The first bridge is stated to be an arch. Arches have no bending moments, being pure compression structures.

The second bridge is stated to have a span of 98m and a (presumably) max bending moment of 134627 kN-m.

A simple RC beam with such a span would experience a max bending moment of 2*6*2400*10*98*98/8 = 345744 kN-m. This is nearly three times as much.

But the picture shows a prop at about 1/3 of the span. Such a prop would reduce the max moment and reposition it. The exact figure would depend upon the assumptions about continuity in the beam over the prop.

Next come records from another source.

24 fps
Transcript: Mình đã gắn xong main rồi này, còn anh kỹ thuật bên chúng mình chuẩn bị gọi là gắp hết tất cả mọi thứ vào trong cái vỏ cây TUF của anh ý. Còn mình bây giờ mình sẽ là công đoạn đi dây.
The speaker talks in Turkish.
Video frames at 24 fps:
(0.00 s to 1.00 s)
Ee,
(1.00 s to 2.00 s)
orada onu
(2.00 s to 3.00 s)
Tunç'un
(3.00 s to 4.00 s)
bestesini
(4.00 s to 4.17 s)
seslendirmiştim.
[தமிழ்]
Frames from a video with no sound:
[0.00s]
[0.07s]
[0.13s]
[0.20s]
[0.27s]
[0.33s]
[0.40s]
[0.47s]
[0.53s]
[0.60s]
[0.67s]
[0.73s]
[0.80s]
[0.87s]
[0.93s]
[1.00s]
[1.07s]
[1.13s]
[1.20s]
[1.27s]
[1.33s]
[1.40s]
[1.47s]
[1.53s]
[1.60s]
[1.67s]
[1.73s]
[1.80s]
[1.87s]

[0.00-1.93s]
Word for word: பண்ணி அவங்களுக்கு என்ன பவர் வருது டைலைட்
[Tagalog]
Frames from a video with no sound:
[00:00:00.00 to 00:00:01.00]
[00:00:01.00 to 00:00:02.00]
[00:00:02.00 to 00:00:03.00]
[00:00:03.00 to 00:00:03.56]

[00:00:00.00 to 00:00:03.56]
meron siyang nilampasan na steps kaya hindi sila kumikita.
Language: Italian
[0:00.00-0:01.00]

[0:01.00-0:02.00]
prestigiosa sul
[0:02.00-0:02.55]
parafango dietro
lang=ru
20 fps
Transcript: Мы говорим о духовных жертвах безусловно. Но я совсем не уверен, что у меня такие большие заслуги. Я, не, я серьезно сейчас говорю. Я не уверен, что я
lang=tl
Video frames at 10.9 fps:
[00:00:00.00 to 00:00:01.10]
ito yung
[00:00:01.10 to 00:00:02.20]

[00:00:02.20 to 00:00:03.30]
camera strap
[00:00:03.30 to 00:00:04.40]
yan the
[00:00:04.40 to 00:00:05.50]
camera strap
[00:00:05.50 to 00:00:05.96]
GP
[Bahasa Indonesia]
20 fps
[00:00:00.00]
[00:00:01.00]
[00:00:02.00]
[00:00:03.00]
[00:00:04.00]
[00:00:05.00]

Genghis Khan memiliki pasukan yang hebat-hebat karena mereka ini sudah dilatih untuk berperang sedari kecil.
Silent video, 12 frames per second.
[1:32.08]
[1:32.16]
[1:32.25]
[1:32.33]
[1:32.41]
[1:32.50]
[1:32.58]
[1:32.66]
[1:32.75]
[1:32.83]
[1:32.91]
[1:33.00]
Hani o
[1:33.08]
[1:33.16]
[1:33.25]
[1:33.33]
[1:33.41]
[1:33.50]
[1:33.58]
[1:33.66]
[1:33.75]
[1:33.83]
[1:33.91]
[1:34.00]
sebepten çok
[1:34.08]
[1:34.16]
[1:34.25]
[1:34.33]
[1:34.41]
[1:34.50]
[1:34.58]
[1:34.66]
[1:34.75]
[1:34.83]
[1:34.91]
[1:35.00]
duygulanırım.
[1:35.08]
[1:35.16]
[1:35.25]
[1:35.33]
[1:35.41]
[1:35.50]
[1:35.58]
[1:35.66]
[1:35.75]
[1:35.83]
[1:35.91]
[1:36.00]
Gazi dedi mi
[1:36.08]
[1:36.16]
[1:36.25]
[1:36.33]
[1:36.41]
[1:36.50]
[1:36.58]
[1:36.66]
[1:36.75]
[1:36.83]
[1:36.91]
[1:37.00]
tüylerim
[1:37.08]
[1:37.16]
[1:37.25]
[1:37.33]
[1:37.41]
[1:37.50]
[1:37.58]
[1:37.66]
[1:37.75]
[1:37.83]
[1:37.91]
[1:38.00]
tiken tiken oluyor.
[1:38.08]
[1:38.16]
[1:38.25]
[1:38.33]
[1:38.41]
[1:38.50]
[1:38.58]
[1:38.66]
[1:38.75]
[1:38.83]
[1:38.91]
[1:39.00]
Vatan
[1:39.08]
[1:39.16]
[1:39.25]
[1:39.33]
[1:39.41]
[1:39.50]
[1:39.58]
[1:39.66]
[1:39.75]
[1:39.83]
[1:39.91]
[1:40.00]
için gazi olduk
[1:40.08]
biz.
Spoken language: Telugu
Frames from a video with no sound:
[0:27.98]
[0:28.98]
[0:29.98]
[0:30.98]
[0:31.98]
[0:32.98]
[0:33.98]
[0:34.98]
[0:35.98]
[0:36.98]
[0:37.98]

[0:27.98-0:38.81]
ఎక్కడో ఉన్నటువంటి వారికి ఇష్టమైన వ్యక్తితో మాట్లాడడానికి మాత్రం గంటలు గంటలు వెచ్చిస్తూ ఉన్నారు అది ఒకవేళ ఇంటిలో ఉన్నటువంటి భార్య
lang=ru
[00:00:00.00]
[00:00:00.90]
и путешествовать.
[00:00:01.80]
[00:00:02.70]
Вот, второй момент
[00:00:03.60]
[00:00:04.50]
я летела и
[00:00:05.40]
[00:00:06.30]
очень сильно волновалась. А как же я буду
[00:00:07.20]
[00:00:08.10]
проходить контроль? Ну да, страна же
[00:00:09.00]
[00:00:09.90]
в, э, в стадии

If we assume the beam is fully continuous over the prop, can you calculate the approx moment? - it is possible to estimate if we can locate the prop along the 98 m overall span.

5. Jun 9, 2010

### joeykeys

Could you tell me which formula have you used for calculating the bending moment?

say is it: (b*d* ? * ? * span^2 ) /8 = bending moment

what does 2400 and 10 stand for?

Thanks again for the clarifacation.

Last edited: Jun 9, 2010
6. Jun 9, 2010

### Studiot

reinforced concrete weighs about 2400 kg/cubic metre.
10 approximates the acceleration due to gravity to convert this to Newtons

the weight per metre run of beam is depth x width x1 x above density

the maximum moment in a simply supported beam is wL2/8

where L is the span length and w is the weight per metre run.